Film américain de Todd Haynes (2023), avec Natalie Portman, Julianne Moore, Charles Melton, Cory Michael Smith, Piper Curda, Kelvin Han Yee, Drew Scheid, Jocelyn Shelfo, Elizabeth Yu, Andrea Frankle, Allie McCulloch, Hans Obma, Hailey Wist… 1h57. Sortie le 24 janvier 2024.
Natalie Portman et Julianne Moore
Directeur d’actrices de renom, Todd Haynes réunit dans son nouveau film deux des meilleures comédiennes de leur génération : Julianne Moore, son interprète fétiche qu’il fut l’un des premiers à révéler dans Safe (1995) et à qui il a offert l’un de ses plus beaux rôles dans Loin du paradis (2002), et la trop rare Natalie Portman qu’il dirige pour la première fois. Un duo inédit pour un portrait en miroir dans lequel une jeune actrice se rapproche de la femme dont elle doit interpréter le rôle à l’écran afin de mieux s’identifier à elle. Un sujet qui évoque évidemment le cinéma d’Ingmar Bergman et plus particulièrement deux de ses films réalisés à une décennie de distance : Persona (1966), pour le phénomène de vampirisation qui rapproche une infirmière et une actrice frappée de mutisme, mais dont Todd Haynes prend sagement ses distances en évitant de fusionner ces visages féminins qu’il s’acharne à cadrer en gros plan, et Face à face (1976), dont May December rappelle l’affiche par son évocation du fameux test de Rorschach, où une psychiatre cédait à ses fantasmes en passant de l’écoute à la parole. Réputé pour son aisance avec les actrices, le réalisateur se garde bien de citer ses maîtres, mais se nourrit de leur contribution au septième art. Souvent déchiré entre la puissance du drame et la force du mélodrame, il esquisse ici une sorte de compromis qui constitue aussi une réflexion sur le métier de comédienne en tant que femme sous influence et le processus de mimétisme qui en représente souvent l’une des facettes les plus caractéristiques.

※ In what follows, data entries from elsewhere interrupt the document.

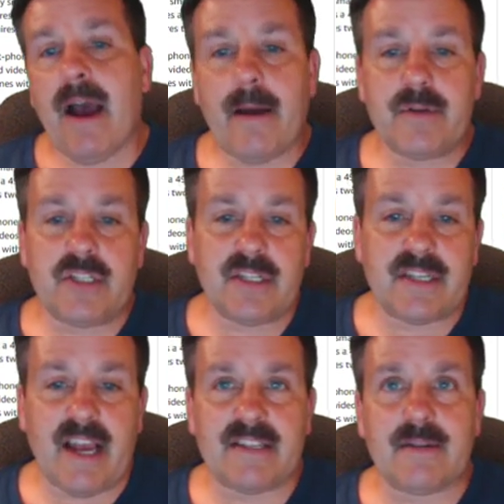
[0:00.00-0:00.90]
I was
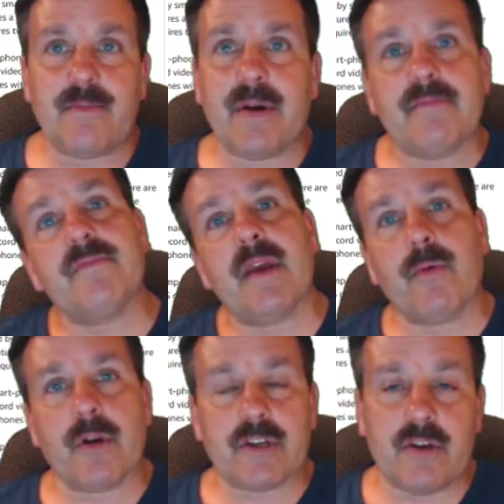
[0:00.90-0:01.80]
just guessing, but
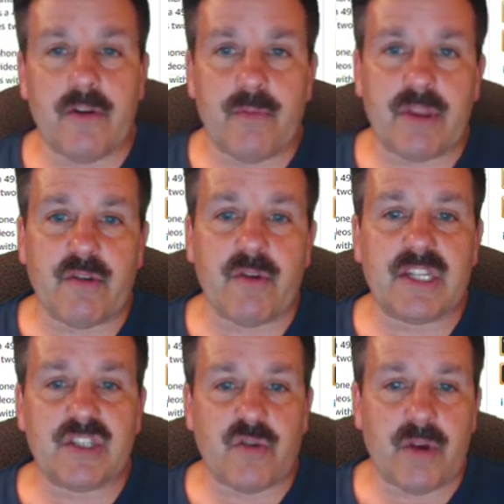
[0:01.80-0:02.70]
it worked good with the
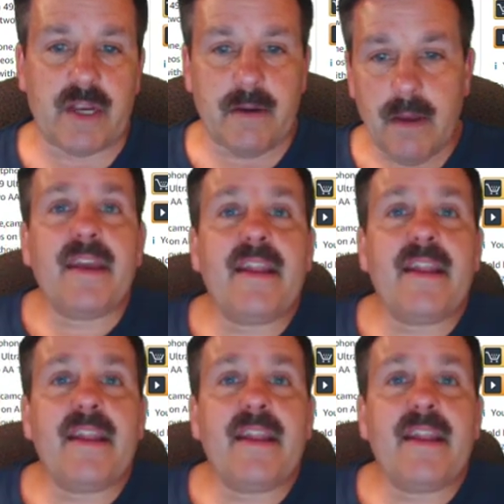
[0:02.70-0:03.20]
green screen.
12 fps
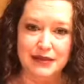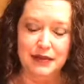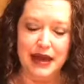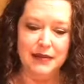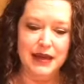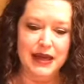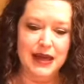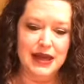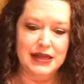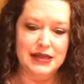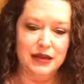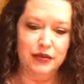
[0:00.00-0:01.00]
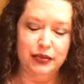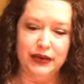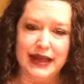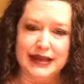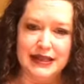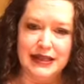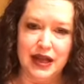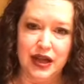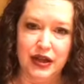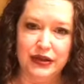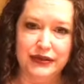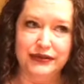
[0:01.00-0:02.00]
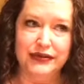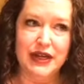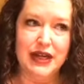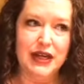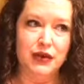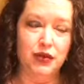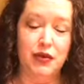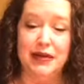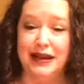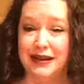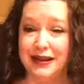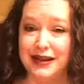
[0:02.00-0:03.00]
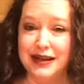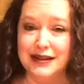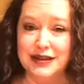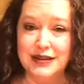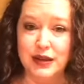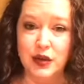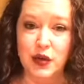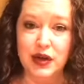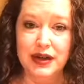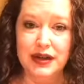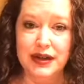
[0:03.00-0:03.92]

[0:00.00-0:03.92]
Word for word: Maybe he's in a place of rebelling against the Lord.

Julianne Moore et Natalie Portman
Comme souvent chez le réalisateur d’I’m Not There, un personnage peut en cacher un sinon plein d’autres. Il s’attache en l’occurrence dans May December à un processus qu’il connaît particulièrement : celui de l’actrice qui s’approprie un personnage en préparant son rôle. Et là, la référence qui s’impose est à chercher du côté de John Cassavetes et plus particulièrement d’Opening Night (1977) dans lequel il a dirigé son épouse, Gena Rowlands, sur la corde raide des sentiments. Or, c’est précisément parce qu’il assume ces influences et s’en nourrit que Todd Haynes donne à cette étude de caractères magistrale une authenticité dénuée d’artifices, en poussant ses deux interprètes virtuoses à se transcender sur une partition ciselée jusqu’à l’épure et à élucider pour une bonne part ce fameux paradoxe du comédien cher à Diderot qui consiste parfois à se mettre dans la peau des autres sans sacrifier pour autant sa propre identité. Au-delà de ce jeu d’identification vertigineux, le film s’attache aussi aux relations étranges qu’entretiennent la femme faussement comblée qu’incarne Julianne Moore et ce personnage étrange qu’est son mari d’origine coréenne et de vingt ans son cadet, effacé sinon soumis, avec qui sa relation scandaleuse a débuté quand il n'avait que 13 ans ! Un couple devenu en quelque sorte asymétrique après avoir été scandaleux dont le réalisateur dépeint avec subtilité les relations, en feignant de ne s’intéresser qu’à cette maîtresse femme qui porte la culotte pour la galerie afin d’éviter de céder aux démons qui l’obsèdent. Détail significatif, ce film qui propose davantage de questions que de réponses préfère nous suggérer des pistes de réflexion que nous asséner des certitudes. C’est suffisamment rare dans le cinéma moderne pour mériter d’être souligné, mais c'est aussi la marque de fabrique inhérente à Haynes.